## PROBLEM
Before you write out the listing, remove the pictures; everything else stays exactly as it is.

## DATA SECTION
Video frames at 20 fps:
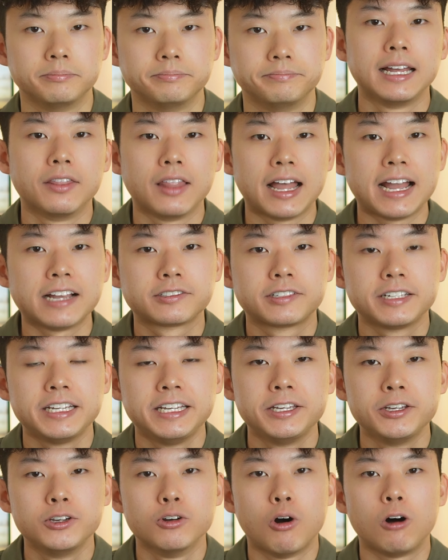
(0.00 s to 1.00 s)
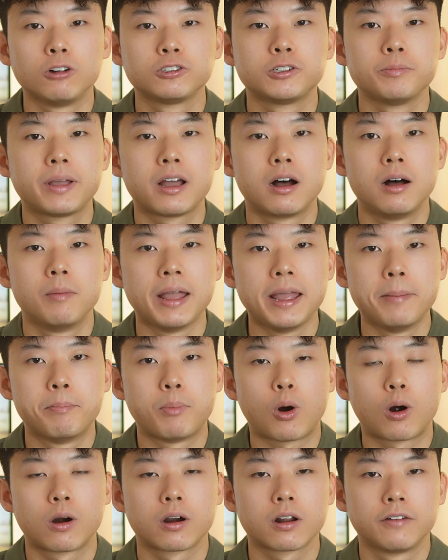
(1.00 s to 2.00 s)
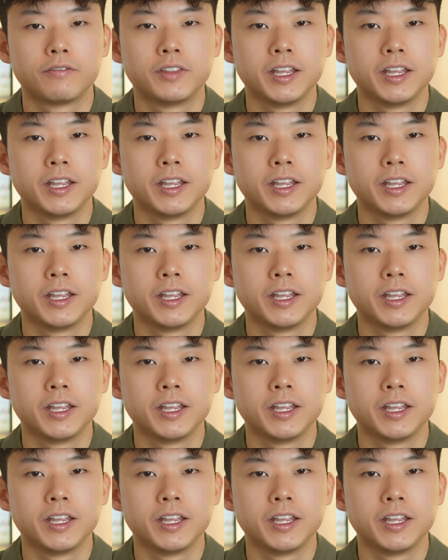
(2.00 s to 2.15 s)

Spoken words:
And lastly, you also become a part of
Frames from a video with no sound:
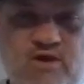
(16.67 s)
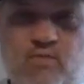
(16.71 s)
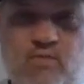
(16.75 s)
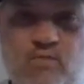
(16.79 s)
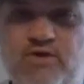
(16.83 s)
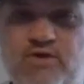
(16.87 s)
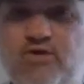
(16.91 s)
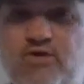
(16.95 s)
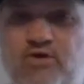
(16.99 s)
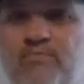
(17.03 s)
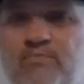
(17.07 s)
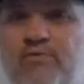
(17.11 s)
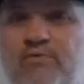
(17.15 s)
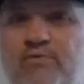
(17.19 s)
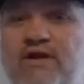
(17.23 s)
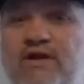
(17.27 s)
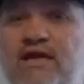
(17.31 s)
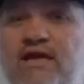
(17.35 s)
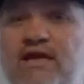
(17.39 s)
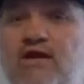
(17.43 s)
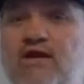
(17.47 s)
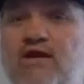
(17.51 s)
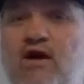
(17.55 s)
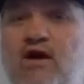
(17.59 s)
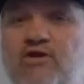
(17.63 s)
when you're
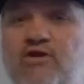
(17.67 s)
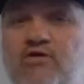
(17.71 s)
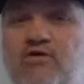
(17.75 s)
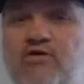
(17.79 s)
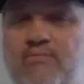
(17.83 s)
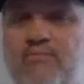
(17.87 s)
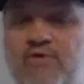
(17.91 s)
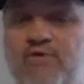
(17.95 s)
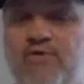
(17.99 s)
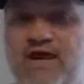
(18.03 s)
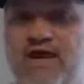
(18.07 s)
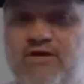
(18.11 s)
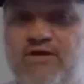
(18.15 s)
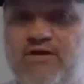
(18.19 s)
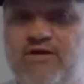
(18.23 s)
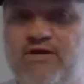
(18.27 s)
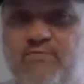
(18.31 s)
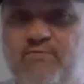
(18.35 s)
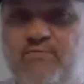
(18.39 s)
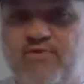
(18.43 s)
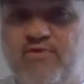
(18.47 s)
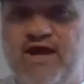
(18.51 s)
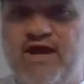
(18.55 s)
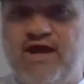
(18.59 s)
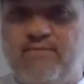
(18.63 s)
bringing on your brand new
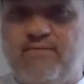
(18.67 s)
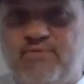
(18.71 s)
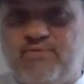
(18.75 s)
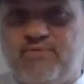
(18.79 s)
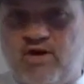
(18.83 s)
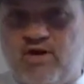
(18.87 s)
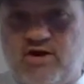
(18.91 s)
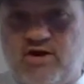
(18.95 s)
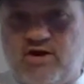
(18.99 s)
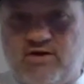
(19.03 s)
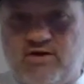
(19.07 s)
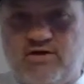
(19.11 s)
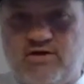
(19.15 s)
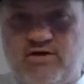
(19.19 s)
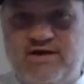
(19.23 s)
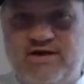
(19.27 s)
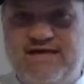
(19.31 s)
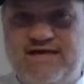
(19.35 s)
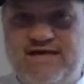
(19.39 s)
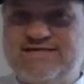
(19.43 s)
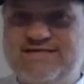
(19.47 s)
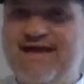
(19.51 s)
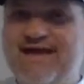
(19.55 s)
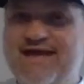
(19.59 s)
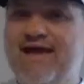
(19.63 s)
brand partner
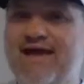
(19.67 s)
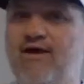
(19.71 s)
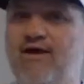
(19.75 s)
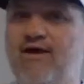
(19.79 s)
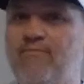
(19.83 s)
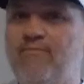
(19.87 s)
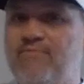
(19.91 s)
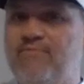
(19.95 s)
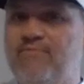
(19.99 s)
to help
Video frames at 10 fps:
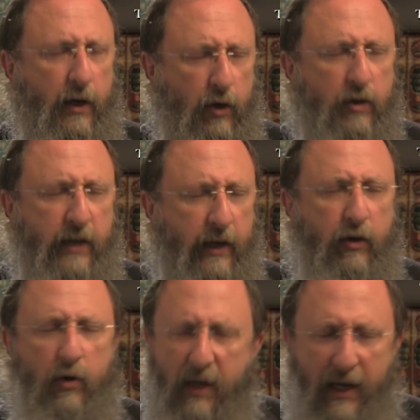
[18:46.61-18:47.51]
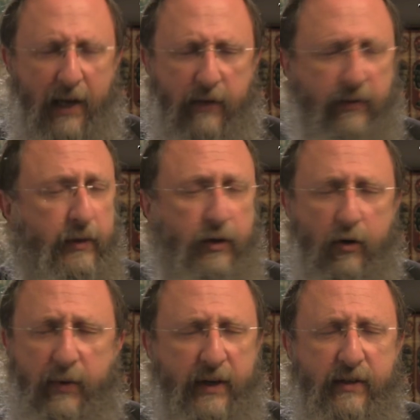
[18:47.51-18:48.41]
you'll take your challah from the
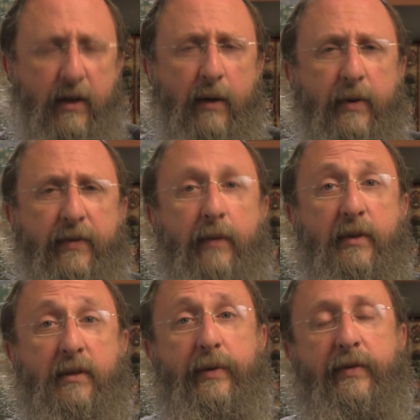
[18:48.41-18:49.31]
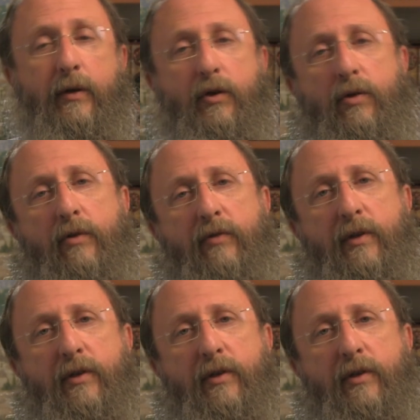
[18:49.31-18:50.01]
dough, but it's not about them, it's about their children.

## REPLY
Video frames at 20 fps:
(0.00 s to 1.00 s)
(1.00 s to 2.00 s)
(2.00 s to 2.15 s)

Spoken words:
And lastly, you also become a part of
Frames from a video with no sound:
(16.67 s)
(16.71 s)
(16.75 s)
(16.79 s)
(16.83 s)
(16.87 s)
(16.91 s)
(16.95 s)
(16.99 s)
(17.03 s)
(17.07 s)
(17.11 s)
(17.15 s)
(17.19 s)
(17.23 s)
(17.27 s)
(17.31 s)
(17.35 s)
(17.39 s)
(17.43 s)
(17.47 s)
(17.51 s)
(17.55 s)
(17.59 s)
(17.63 s)
when you're
(17.67 s)
(17.71 s)
(17.75 s)
(17.79 s)
(17.83 s)
(17.87 s)
(17.91 s)
(17.95 s)
(17.99 s)
(18.03 s)
(18.07 s)
(18.11 s)
(18.15 s)
(18.19 s)
(18.23 s)
(18.27 s)
(18.31 s)
(18.35 s)
(18.39 s)
(18.43 s)
(18.47 s)
(18.51 s)
(18.55 s)
(18.59 s)
(18.63 s)
bringing on your brand new
(18.67 s)
(18.71 s)
(18.75 s)
(18.79 s)
(18.83 s)
(18.87 s)
(18.91 s)
(18.95 s)
(18.99 s)
(19.03 s)
(19.07 s)
(19.11 s)
(19.15 s)
(19.19 s)
(19.23 s)
(19.27 s)
(19.31 s)
(19.35 s)
(19.39 s)
(19.43 s)
(19.47 s)
(19.51 s)
(19.55 s)
(19.59 s)
(19.63 s)
brand partner
(19.67 s)
(19.71 s)
(19.75 s)
(19.79 s)
(19.83 s)
(19.87 s)
(19.91 s)
(19.95 s)
(19.99 s)
to help
Video frames at 10 fps:
[18:46.61-18:47.51]
[18:47.51-18:48.41]
you'll take your challah from the
[18:48.41-18:49.31]
[18:49.31-18:50.01]
dough, but it's not about them, it's about their children.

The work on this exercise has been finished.